As a social species, human history is broadly collective. During the most chilling periods of humanity's past, the more severe the damage we inflicted on a people or place, the more likely it was either sanctioned by a government or tacitly supported by one. Might, and law, has never made right, but it often writes the stories of history, for better or worse.
During the public hearing for the proposed area structure plans for Three Sisters Mountain Village and Smith Creek, we heard a story about who the people of Canmore are – or, where we have failed, who we aspire to become. According to this story, we are a people who value the hard work of reconciliation that is needed with our indigenous neighbours whose traditional land we occupy.
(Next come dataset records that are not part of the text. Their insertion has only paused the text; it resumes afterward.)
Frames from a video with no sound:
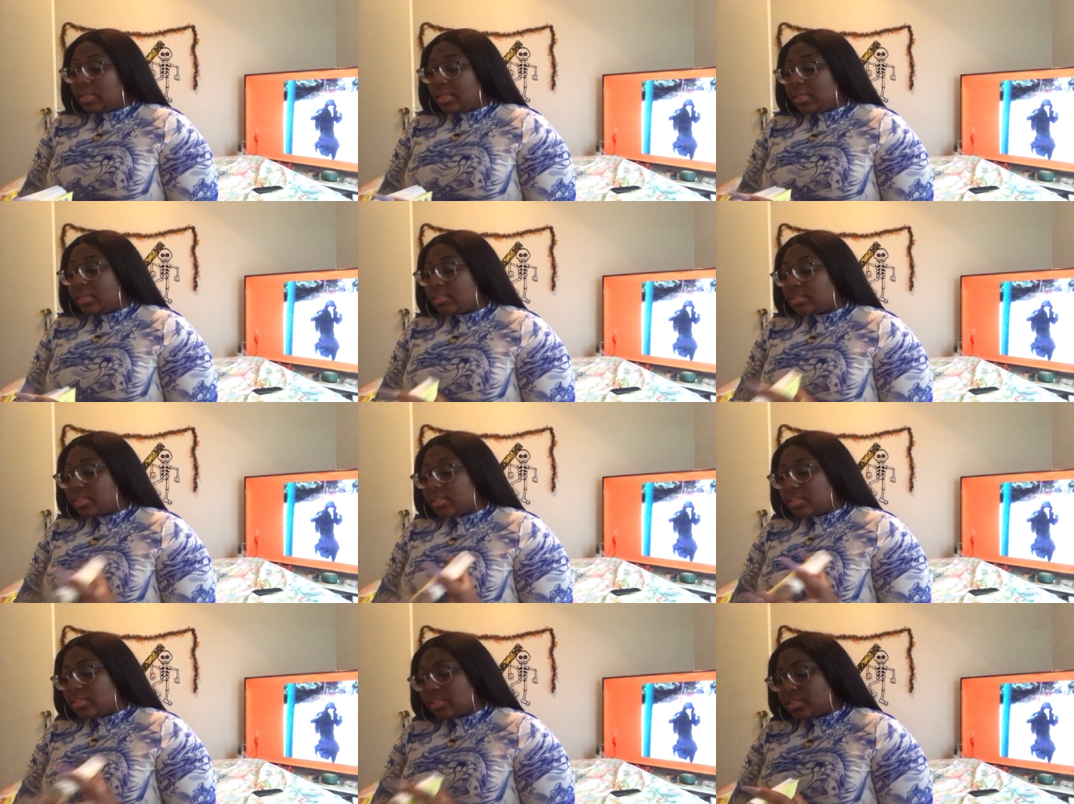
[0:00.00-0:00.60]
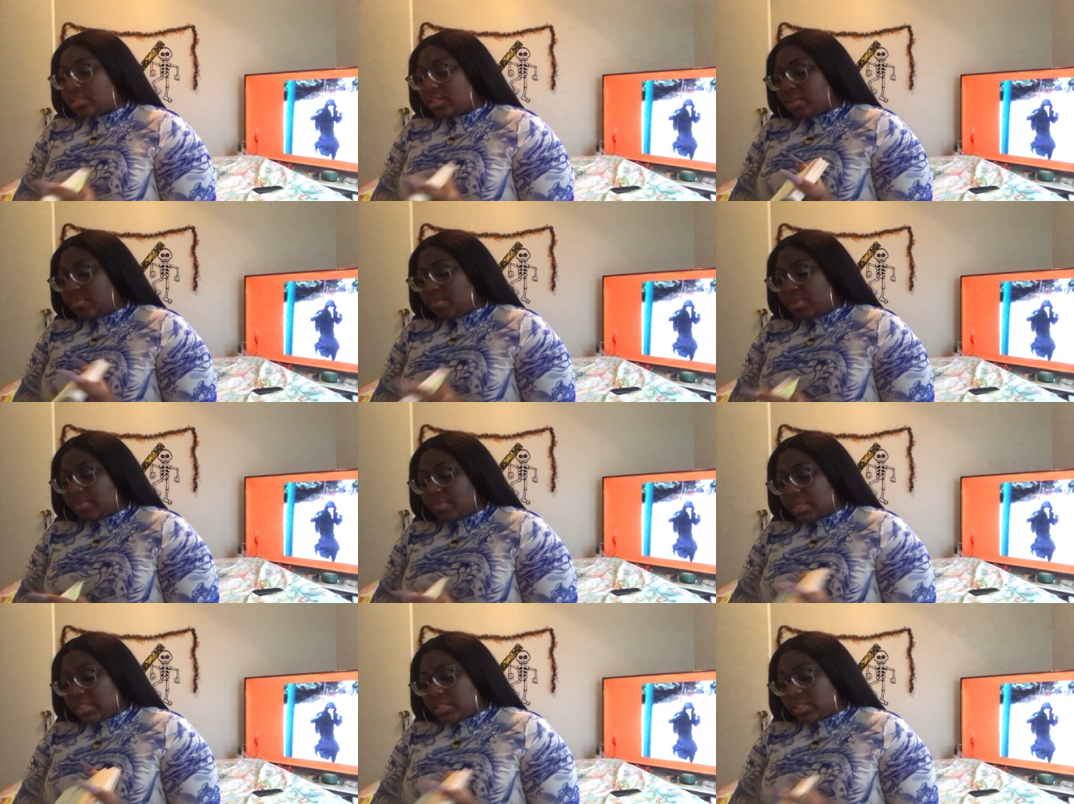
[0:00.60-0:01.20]
Ancestors, give
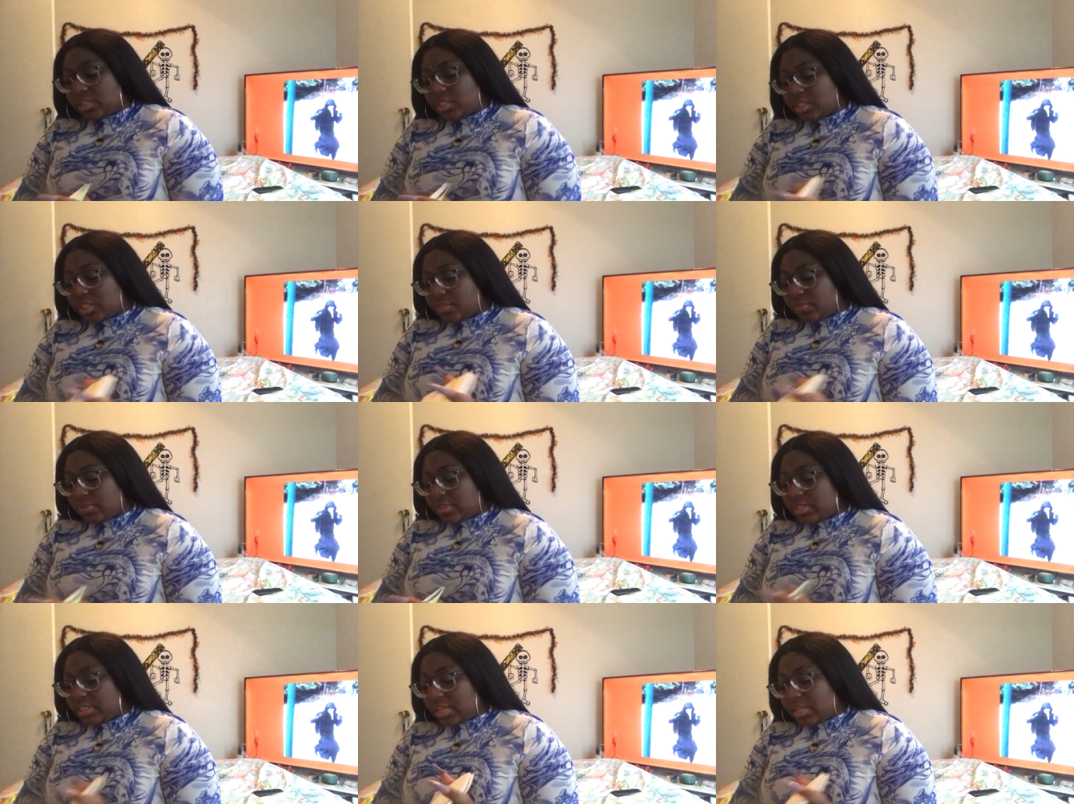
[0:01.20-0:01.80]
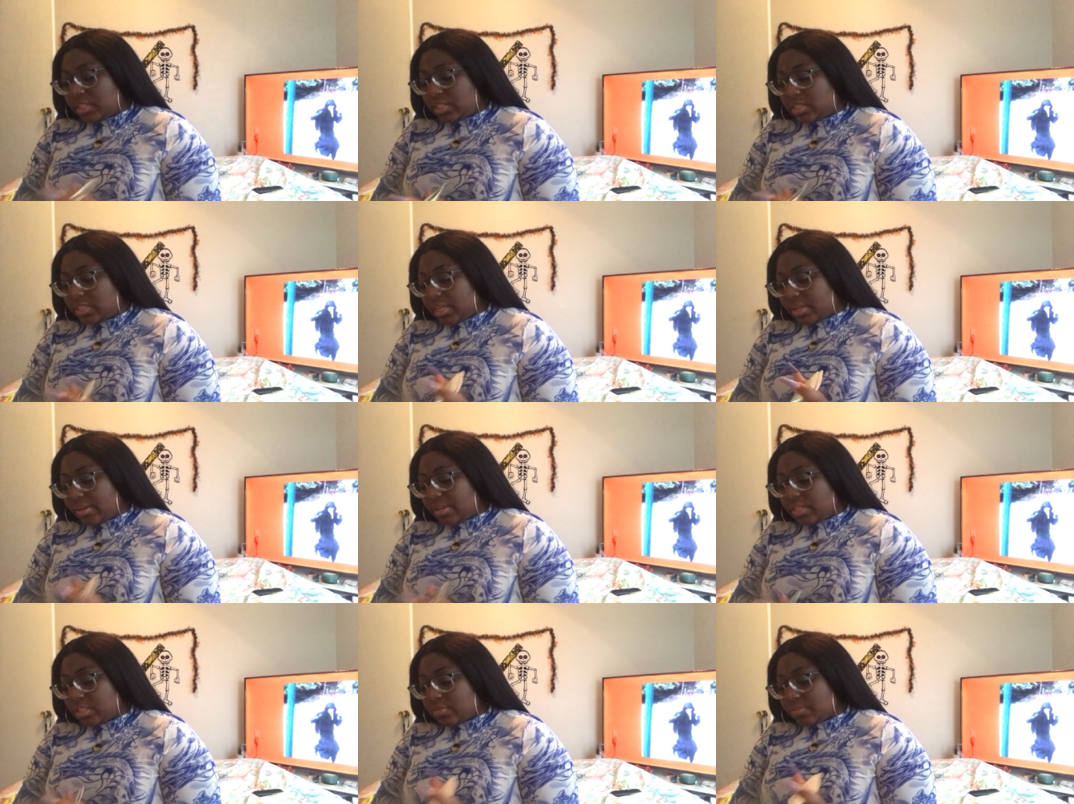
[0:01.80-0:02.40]
me messages for
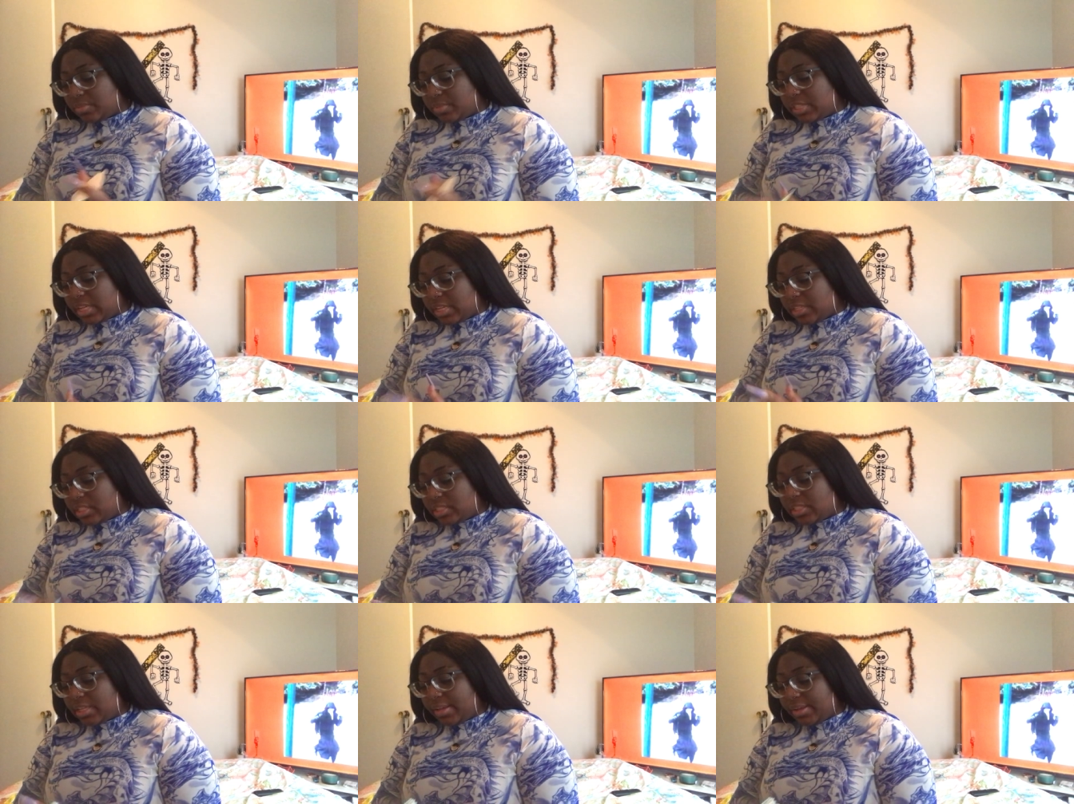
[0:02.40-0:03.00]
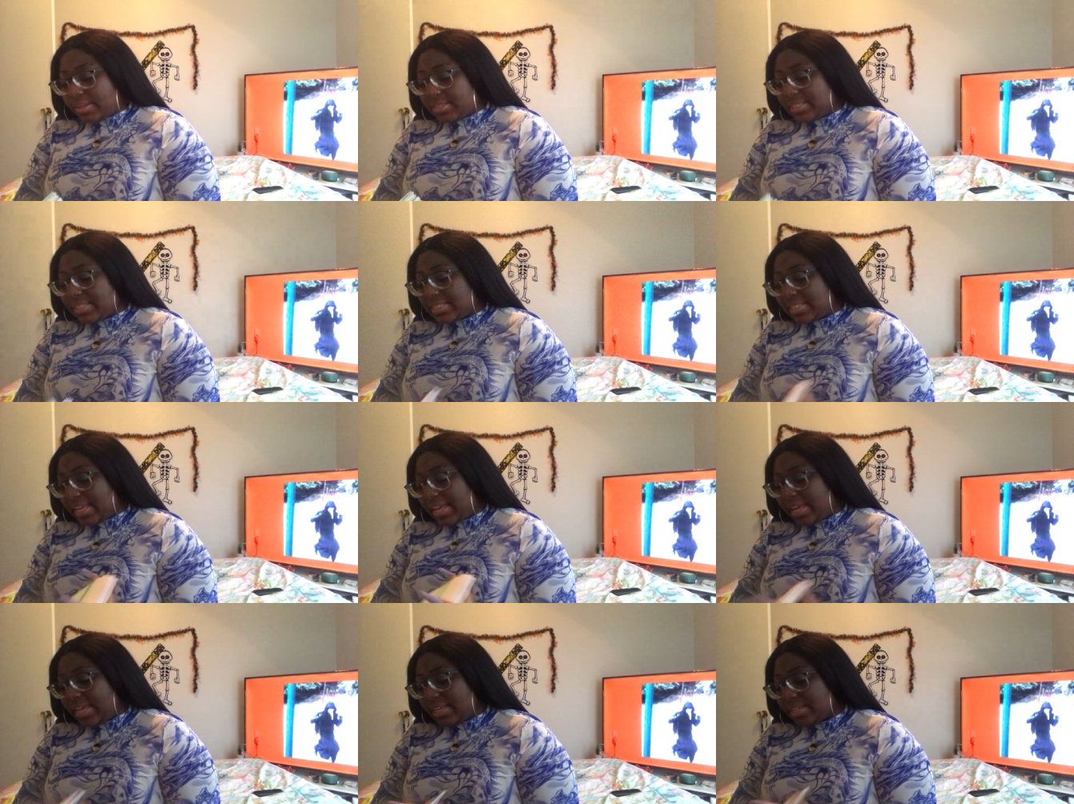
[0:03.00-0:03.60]
Sagittarius from Sagittarius'
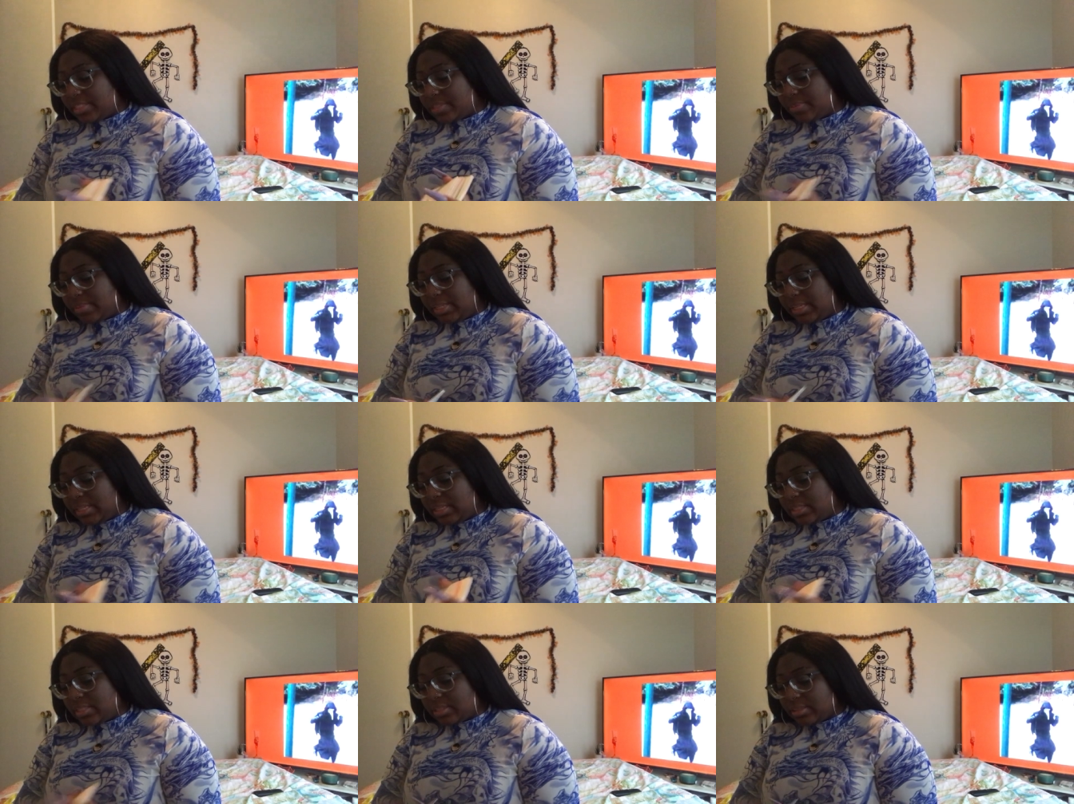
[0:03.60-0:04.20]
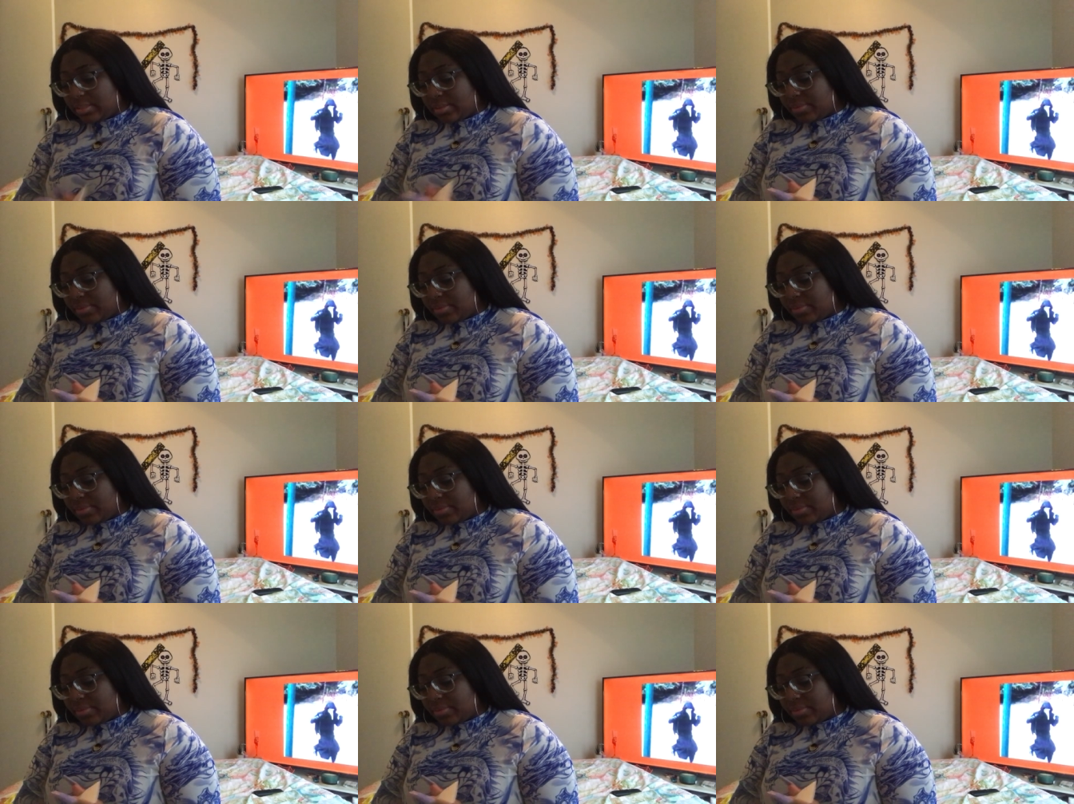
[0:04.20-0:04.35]
ex, please.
We are a people who value our natural world and are willing to do the hard work of meaningfully protecting that which we have not yet destroyed. We are a people striving for a town with a diversity of people living in safe homes and affordable neighbourhoods with a sustainable tax-base – both because such things are right, and because healthy communities and economies require them.
It is now up to Town council to decide what the story of Canmore will be, just as other governments and individuals throughout history have been the primary authors of their people’s stories. Humanities darkest times occurred not because people didn’t know where they were headed was wrong, but because too many individuals, and especially those with the authority of office and/or the privilege of wealth, decided it wasn’t their responsibility, or within their jurisdiction, to do what was right.
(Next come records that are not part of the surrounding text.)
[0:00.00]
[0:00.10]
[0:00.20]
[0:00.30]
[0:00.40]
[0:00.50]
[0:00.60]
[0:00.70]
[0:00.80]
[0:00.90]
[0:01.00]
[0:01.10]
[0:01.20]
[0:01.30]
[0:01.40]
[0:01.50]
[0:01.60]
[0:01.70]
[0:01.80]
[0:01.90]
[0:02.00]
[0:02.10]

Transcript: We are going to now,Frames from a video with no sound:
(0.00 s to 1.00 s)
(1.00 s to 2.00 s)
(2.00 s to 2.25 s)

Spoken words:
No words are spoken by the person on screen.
Taking the easy way out has never made the world a better place. Our preference for the path of least resistance is the reason why our world’s social and environmental problems are being passed on exponentially to future generations.
The road to a better future will first require the courage of our council to say about the ASPs “we can and will do better.” Given that opportunity, our community needs to stand behind council with all the expertise, intellect and engagement we offered during our public hearing.
Our provincial government needs to know their inadequate wildlife corridor is as unacceptable as their coal mines, and an environmental and economic gem like Canmore needs municipal protections so we don’t end up loving this place to death. Our Indigenous neighbours deserve the respect of honest reconciliation – not just reconciliation in spirit. Future generations need to know we worked to protect this place.
Let us create a legacy that respects this place and those who will inherit it.